A pharmaceutical manufacturer contacted Dellshire to improve their raw material yield and accountability practices. The company reported an unacceptable variation in yield calculation which had resulted in CAPA’s and nonconformances which were open for an unacceptably long period of time.
The Dellshire business process improvement SMEs leveraged LEAN/Six Sigma methodologies and multiple tools throughout the project execution. Work sessions with a cross functional team were conducted to methodically investigate the contributing factors which resulting in significant learning related to causes for the current performance.
Issues relating to process equipment variation, data entry documentation and calculation errors, and inadequate specifications were identified and characterized at a detailed level. An action plan was created and implemented which included the development of a new yield worksheet with improved, simplified, calculations. Process capability studies provided additional control and benefits and also were used to establish the acceptance limits for yield calculations and reestablished process limits.
The company piloted the changes and later reported greater yield of raw material; reducing costs significantly and also superior compliance as accountability methods and accuracy were improved.
Completion of a program to implement product design improvements prompted a major medical device manufacturer to update their DHF which did not keep pace with regulation or previous product changes. Dellshire SMEs worked with the management and technical teams to devise a product portfolio plan that would leverage required remediation work pertaining to Design Inputs. Products were then prioritized based on schedule and business impact, and work was initiated. On occasion, it was found that some requirements were needed that were not defined or understood. Dellshire led the effort to produce test samples, define and qualify inspection methods, and generate the data necessary to understand legacy product performance and define the Design Inputs. This template was applied to all products in the product family, and once complete, the company was able to move forward and complete design verification on the improved product designs.
A medical device manufacturer received a FDA 483 concerning their procedures and practices regarding design verification and validation. Dellshire experts completed a deep dive to fully understand the breadth and scope of the issues and provided a comprehensive plan to address the company’s needs. Procedures for Design Controls were remediated as well as procedures for other key aspects of their business including Risk Management, CAPA, Complaint Management, and Document Control. Once all procedures were approved and implemented, training was conducted and a retrospective review and qualification of design changes was completed in accordance with these procedures.

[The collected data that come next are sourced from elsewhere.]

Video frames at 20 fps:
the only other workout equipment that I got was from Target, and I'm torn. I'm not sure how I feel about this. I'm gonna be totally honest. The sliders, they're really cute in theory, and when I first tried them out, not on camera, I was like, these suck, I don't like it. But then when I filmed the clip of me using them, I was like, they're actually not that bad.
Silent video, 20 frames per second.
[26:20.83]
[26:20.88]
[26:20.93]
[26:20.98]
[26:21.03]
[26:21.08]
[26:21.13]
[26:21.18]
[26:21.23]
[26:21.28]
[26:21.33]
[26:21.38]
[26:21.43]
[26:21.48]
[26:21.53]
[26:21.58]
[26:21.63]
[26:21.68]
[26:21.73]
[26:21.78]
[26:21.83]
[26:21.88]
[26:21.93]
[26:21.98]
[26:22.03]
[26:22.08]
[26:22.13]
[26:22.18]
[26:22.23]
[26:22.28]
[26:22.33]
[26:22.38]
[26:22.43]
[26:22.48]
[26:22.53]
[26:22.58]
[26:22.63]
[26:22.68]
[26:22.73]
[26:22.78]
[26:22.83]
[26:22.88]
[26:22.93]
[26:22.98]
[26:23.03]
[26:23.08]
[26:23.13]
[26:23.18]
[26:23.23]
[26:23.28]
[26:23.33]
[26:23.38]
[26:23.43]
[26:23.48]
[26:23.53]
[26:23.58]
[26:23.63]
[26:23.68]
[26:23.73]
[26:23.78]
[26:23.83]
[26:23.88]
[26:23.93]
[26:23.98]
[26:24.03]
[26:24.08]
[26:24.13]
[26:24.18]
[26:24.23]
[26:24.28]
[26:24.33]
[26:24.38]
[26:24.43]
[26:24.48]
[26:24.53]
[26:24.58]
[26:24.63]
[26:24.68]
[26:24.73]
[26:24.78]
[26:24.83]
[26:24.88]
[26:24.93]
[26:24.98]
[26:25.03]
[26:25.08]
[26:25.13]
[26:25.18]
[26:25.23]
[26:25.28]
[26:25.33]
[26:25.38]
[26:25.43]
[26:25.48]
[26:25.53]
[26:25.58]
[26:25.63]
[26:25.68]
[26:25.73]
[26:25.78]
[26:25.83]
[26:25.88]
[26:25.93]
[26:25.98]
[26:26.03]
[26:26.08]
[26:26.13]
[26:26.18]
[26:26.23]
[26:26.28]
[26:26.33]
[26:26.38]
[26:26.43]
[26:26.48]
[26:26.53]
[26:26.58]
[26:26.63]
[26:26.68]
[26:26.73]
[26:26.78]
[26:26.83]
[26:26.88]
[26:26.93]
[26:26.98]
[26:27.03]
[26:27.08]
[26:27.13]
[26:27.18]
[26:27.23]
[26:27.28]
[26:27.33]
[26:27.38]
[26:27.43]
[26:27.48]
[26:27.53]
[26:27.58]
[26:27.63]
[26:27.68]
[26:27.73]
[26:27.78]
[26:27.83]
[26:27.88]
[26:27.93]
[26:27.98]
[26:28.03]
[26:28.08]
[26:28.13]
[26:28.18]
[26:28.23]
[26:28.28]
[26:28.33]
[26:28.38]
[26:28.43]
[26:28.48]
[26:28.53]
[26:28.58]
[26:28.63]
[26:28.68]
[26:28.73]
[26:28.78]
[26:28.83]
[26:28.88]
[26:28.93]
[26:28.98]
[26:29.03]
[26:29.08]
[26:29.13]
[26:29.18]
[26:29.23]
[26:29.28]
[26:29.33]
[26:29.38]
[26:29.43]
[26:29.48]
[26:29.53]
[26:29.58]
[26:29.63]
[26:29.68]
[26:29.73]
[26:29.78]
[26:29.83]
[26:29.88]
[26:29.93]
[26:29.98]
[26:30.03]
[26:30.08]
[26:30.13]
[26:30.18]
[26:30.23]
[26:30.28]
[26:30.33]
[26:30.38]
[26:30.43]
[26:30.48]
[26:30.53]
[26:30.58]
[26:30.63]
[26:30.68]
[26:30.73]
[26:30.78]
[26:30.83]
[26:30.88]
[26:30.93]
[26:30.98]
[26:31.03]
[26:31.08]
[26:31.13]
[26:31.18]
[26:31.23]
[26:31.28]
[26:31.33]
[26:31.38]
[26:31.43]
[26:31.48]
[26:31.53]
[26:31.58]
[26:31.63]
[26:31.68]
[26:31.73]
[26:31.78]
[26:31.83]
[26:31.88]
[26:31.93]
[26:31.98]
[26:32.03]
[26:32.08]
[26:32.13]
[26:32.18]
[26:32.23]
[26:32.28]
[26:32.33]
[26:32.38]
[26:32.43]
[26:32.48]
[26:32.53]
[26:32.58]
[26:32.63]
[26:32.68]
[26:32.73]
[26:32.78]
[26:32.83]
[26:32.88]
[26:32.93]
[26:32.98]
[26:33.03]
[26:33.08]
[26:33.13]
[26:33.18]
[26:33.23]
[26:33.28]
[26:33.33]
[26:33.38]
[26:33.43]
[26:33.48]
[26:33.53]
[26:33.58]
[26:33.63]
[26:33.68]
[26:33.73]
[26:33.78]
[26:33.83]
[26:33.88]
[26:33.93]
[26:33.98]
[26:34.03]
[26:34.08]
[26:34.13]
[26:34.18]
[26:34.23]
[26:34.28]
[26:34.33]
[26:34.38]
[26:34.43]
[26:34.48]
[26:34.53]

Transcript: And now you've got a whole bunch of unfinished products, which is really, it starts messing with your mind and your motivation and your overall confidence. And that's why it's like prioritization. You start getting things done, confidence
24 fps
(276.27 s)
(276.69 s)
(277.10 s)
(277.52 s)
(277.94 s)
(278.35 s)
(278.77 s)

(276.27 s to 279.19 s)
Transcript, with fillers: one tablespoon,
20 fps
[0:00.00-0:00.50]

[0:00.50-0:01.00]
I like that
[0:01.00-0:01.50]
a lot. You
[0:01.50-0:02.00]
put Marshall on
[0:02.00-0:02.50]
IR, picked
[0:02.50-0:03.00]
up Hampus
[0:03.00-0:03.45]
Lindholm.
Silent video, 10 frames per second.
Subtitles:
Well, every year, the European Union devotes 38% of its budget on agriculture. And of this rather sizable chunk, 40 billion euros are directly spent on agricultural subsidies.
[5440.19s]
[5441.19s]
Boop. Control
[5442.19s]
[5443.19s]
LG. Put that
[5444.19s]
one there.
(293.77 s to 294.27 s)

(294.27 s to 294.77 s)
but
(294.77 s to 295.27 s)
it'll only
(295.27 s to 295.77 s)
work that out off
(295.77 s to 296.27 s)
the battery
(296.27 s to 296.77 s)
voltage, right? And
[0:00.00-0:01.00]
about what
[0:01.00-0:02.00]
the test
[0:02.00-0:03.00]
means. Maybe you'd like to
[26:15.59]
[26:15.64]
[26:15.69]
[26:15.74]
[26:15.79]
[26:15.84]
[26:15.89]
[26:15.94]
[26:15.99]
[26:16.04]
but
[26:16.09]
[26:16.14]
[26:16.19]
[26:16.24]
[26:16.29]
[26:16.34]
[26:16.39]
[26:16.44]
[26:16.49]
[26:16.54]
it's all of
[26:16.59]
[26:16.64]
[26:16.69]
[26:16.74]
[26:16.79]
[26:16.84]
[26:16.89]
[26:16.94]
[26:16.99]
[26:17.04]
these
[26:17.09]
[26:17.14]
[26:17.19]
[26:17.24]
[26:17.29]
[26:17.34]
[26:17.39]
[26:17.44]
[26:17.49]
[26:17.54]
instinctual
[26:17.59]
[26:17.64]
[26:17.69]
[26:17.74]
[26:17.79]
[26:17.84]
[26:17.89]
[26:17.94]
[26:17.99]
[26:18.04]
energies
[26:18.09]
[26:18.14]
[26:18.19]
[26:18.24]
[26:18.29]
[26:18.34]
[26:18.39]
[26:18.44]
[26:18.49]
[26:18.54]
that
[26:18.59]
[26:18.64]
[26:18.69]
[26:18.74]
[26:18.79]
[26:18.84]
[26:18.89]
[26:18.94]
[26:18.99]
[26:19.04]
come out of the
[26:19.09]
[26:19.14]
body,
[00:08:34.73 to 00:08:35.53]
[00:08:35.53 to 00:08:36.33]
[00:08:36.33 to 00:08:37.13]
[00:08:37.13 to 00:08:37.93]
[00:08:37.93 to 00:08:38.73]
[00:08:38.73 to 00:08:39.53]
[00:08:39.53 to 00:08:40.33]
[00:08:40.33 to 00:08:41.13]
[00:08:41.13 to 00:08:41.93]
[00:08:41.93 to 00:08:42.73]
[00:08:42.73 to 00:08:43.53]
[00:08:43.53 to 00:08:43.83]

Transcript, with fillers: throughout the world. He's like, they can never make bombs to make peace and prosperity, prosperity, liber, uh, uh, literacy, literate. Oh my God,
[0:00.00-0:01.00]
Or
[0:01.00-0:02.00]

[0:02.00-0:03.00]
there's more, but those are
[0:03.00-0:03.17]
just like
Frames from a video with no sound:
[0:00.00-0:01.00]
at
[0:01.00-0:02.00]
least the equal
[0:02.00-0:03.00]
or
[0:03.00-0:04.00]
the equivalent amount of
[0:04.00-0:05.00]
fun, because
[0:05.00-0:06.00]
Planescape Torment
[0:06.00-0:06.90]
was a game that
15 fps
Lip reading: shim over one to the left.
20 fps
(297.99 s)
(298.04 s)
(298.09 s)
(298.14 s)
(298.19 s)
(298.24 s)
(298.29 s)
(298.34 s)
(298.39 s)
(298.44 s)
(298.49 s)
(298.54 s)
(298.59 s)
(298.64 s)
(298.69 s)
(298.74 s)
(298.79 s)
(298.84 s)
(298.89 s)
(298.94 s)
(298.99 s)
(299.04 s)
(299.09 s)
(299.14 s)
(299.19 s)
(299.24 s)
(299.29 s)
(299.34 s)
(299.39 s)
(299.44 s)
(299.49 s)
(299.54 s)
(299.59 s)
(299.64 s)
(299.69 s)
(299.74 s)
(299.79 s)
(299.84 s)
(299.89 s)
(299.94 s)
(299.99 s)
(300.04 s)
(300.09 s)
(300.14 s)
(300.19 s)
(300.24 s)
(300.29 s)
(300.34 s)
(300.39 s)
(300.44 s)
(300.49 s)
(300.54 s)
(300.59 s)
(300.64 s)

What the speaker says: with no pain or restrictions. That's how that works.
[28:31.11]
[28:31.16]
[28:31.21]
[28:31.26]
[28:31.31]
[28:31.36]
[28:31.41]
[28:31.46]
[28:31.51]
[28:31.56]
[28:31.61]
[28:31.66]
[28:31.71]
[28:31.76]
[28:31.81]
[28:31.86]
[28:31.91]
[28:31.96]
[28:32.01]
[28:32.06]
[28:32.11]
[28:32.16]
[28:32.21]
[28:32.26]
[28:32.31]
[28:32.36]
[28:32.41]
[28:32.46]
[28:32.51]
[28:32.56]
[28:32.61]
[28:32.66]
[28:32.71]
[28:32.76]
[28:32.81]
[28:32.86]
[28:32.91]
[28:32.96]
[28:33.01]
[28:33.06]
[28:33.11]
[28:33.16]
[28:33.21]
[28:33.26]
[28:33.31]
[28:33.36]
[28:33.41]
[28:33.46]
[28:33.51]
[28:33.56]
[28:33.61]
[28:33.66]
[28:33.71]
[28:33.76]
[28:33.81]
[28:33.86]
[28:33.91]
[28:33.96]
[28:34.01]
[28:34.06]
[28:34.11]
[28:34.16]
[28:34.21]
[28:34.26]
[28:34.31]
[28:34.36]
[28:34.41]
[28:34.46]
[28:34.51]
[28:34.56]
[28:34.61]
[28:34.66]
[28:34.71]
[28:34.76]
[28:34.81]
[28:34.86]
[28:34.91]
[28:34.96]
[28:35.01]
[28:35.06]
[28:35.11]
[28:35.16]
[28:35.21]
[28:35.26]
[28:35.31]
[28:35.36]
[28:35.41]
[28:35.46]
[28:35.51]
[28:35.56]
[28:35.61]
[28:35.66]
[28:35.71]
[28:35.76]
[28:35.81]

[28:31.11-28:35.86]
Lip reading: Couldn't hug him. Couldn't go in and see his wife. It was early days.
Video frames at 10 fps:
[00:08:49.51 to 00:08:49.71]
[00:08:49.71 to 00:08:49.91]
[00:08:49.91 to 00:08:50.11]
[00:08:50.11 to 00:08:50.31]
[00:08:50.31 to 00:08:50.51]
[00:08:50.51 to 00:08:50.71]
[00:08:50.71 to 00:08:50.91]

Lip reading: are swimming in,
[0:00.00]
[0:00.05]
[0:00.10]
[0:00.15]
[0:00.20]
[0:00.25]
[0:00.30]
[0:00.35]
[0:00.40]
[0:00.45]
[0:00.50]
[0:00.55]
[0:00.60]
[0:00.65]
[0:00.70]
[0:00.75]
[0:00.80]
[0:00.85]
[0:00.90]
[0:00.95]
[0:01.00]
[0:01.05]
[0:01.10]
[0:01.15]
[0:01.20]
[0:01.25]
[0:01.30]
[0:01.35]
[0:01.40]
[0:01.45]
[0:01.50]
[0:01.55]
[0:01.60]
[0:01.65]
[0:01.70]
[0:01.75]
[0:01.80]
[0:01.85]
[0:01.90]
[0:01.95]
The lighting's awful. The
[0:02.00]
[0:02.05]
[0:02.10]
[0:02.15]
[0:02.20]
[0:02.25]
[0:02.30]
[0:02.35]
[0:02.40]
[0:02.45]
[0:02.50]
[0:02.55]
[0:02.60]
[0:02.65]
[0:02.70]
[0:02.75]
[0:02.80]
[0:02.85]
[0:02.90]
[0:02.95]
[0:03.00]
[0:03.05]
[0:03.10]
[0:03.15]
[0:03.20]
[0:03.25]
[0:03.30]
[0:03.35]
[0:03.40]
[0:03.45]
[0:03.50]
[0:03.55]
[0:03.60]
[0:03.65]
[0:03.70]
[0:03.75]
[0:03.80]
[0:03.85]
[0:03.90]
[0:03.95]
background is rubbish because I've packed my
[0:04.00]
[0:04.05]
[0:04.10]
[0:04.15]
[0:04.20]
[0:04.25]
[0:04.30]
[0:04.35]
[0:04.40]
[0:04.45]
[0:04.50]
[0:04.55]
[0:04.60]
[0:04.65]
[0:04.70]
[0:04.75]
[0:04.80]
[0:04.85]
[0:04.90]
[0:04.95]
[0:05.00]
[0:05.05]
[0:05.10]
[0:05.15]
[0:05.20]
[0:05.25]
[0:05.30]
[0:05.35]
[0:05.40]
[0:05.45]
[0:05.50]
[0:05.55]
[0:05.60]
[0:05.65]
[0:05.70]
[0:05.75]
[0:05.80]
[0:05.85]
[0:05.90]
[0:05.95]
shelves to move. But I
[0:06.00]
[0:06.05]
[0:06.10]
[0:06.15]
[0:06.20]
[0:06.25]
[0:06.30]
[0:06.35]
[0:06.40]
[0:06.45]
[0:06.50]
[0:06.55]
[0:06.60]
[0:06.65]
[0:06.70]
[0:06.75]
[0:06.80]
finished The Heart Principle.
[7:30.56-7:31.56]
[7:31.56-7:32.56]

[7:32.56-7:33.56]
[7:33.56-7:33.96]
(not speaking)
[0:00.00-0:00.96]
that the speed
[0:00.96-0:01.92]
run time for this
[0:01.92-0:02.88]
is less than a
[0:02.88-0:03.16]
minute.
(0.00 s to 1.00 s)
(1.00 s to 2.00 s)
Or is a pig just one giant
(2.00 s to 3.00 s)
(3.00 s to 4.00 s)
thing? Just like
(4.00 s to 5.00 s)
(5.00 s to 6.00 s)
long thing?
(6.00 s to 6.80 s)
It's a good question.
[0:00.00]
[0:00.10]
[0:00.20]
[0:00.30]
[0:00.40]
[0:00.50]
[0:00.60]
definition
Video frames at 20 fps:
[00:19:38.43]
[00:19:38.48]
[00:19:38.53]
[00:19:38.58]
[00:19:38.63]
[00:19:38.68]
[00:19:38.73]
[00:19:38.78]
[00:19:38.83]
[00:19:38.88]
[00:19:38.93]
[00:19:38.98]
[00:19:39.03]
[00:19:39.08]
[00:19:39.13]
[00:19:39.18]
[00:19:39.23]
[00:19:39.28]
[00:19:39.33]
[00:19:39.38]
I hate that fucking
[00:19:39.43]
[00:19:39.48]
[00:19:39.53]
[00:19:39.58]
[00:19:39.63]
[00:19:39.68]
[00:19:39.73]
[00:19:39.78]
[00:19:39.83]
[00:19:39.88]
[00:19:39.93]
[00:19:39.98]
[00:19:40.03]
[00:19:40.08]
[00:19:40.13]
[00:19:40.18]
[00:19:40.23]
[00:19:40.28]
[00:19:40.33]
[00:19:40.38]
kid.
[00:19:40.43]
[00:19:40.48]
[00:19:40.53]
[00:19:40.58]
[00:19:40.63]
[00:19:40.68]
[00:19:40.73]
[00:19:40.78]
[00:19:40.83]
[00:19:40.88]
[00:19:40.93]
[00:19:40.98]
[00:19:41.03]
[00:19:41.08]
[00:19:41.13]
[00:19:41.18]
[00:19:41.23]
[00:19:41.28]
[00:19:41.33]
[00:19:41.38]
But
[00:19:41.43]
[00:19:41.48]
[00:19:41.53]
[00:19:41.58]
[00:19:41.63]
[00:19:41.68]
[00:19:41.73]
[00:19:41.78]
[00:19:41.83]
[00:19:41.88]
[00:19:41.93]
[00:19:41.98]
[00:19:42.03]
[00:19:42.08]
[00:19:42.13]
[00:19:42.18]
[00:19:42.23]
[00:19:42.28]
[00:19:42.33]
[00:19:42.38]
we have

Completion of these tasks and providing this service allowed the company to address the concerns of FDA, improve the integrity of their quality system and reinforce the quality of their products in the market.
Product complaints were being received by a medical device manufacturer and resolution of a design issue was needed to address product quality and safety issues. Dellshire engineers recommended that a root cause analysis be completed using a structured problem solving approach. After a clear and accurate problem statement was created and agreed upon, root cause analysis tools were deployed including Is-Is Not, Fault Tree Analysis, Fishbone Diagram and Contradiction Matrix to quickly identify probable root cause. A test machine was designed and built and was used to evaluate design options. The business was able to evaluate the implementation plans for the viable options and determine the appropriate course of action based on the work that Dellshire completed.
Focused multi-team effort was oriented around several CAPA projects. Effectively completed root cause analyses, validation, design transfer and implementation. Structured problem solving approach was customized for medical device client and deployed to resolve open CAPAs; implementation process architected for rapid deployment and risk management of product design and manufacturing process changes. Training program created and deployed throughout operations, quality and engineering organizations.
A major medical device manufacturer requested a recommendation for improving its ability to select statistically valid sampling plans for Design Verification activity supporting its new product in development. An assessment determined several opportunities for improvement including clearly delineated design verification requirements; identification of risk classification; leverage of legacy acceptance criteria; new acceptance criteria with statistical rationale. The output of this database was valuable in planning and writing the appropriate design verification protocols.
An industrial supplier of metal components was entertaining a pharmaceutical client in need of components for a drug delivery device and was in need of a quality management system to meet the requirements of this customer. Dellshire consultants authored and deployed a complete quality management system, customized and “right-sized” for their business scale and processes. The supplier then was able to secure this new business and develop a new business segment for medical products.
Multiple validation projects were completed. Tasks and deliverables included facility inventory and reviews of existing manufacturing, testing and support processes; validation needs assessments completed as input to the Master Validation Plan authored by our consultants; deployment and training of validation plan and procedures.